Stored data entries
------------------------------------

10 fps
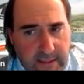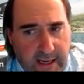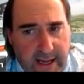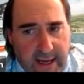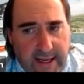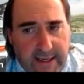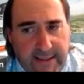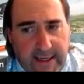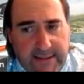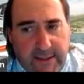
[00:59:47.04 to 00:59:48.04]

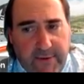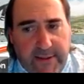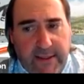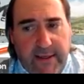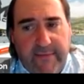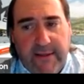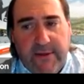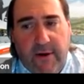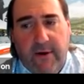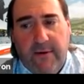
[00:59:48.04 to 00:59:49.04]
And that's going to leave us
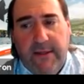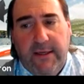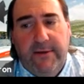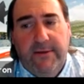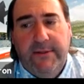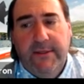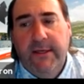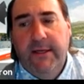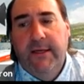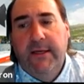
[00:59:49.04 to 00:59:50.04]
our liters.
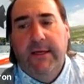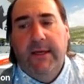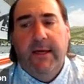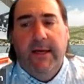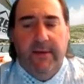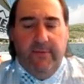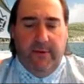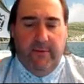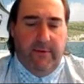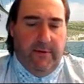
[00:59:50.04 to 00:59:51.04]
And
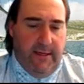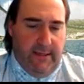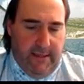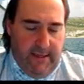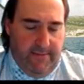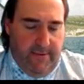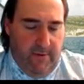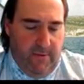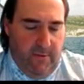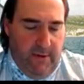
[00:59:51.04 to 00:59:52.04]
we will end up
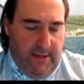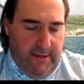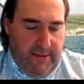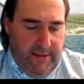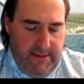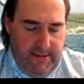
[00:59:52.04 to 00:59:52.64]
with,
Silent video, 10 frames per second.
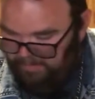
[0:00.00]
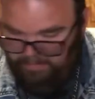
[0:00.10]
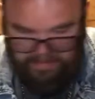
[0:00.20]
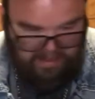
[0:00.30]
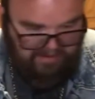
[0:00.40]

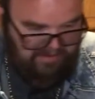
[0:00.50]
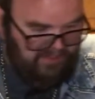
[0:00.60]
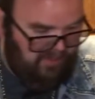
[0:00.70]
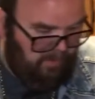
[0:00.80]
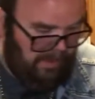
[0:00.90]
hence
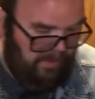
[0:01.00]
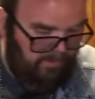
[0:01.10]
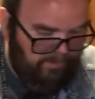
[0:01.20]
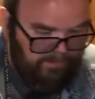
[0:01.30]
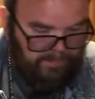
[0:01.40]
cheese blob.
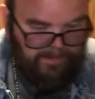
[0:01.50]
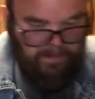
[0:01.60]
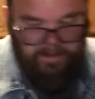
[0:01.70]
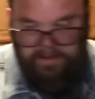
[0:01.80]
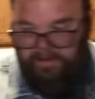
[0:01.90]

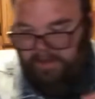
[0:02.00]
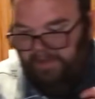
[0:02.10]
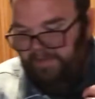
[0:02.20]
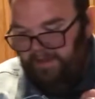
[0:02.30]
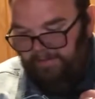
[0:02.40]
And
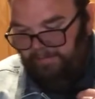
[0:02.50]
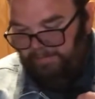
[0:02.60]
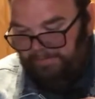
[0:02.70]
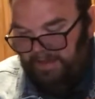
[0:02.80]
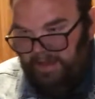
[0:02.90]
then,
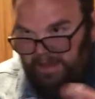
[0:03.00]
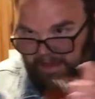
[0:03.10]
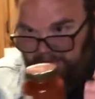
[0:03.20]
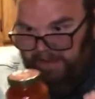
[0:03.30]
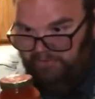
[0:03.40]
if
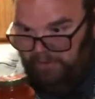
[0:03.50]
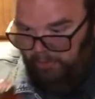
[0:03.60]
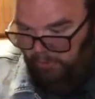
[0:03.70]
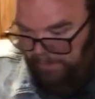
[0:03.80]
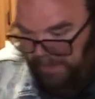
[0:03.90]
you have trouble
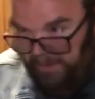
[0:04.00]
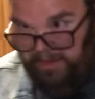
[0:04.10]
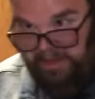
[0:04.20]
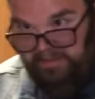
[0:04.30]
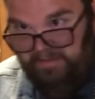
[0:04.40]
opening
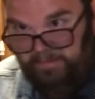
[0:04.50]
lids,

------------------------------------

» BRIEF:
Pictures stay out. Copy exactly, and only, the lines from the one containing "Silent video, 10 frames per second." through the end of the data.

» EXERCISE RESPONSE:
Silent video, 10 frames per second.
[0:00.00]
[0:00.10]
[0:00.20]
[0:00.30]
[0:00.40]

[0:00.50]
[0:00.60]
[0:00.70]
[0:00.80]
[0:00.90]
hence
[0:01.00]
[0:01.10]
[0:01.20]
[0:01.30]
[0:01.40]
cheese blob.
[0:01.50]
[0:01.60]
[0:01.70]
[0:01.80]
[0:01.90]

[0:02.00]
[0:02.10]
[0:02.20]
[0:02.30]
[0:02.40]
And
[0:02.50]
[0:02.60]
[0:02.70]
[0:02.80]
[0:02.90]
then,
[0:03.00]
[0:03.10]
[0:03.20]
[0:03.30]
[0:03.40]
if
[0:03.50]
[0:03.60]
[0:03.70]
[0:03.80]
[0:03.90]
you have trouble
[0:04.00]
[0:04.10]
[0:04.20]
[0:04.30]
[0:04.40]
opening
[0:04.50]
lids,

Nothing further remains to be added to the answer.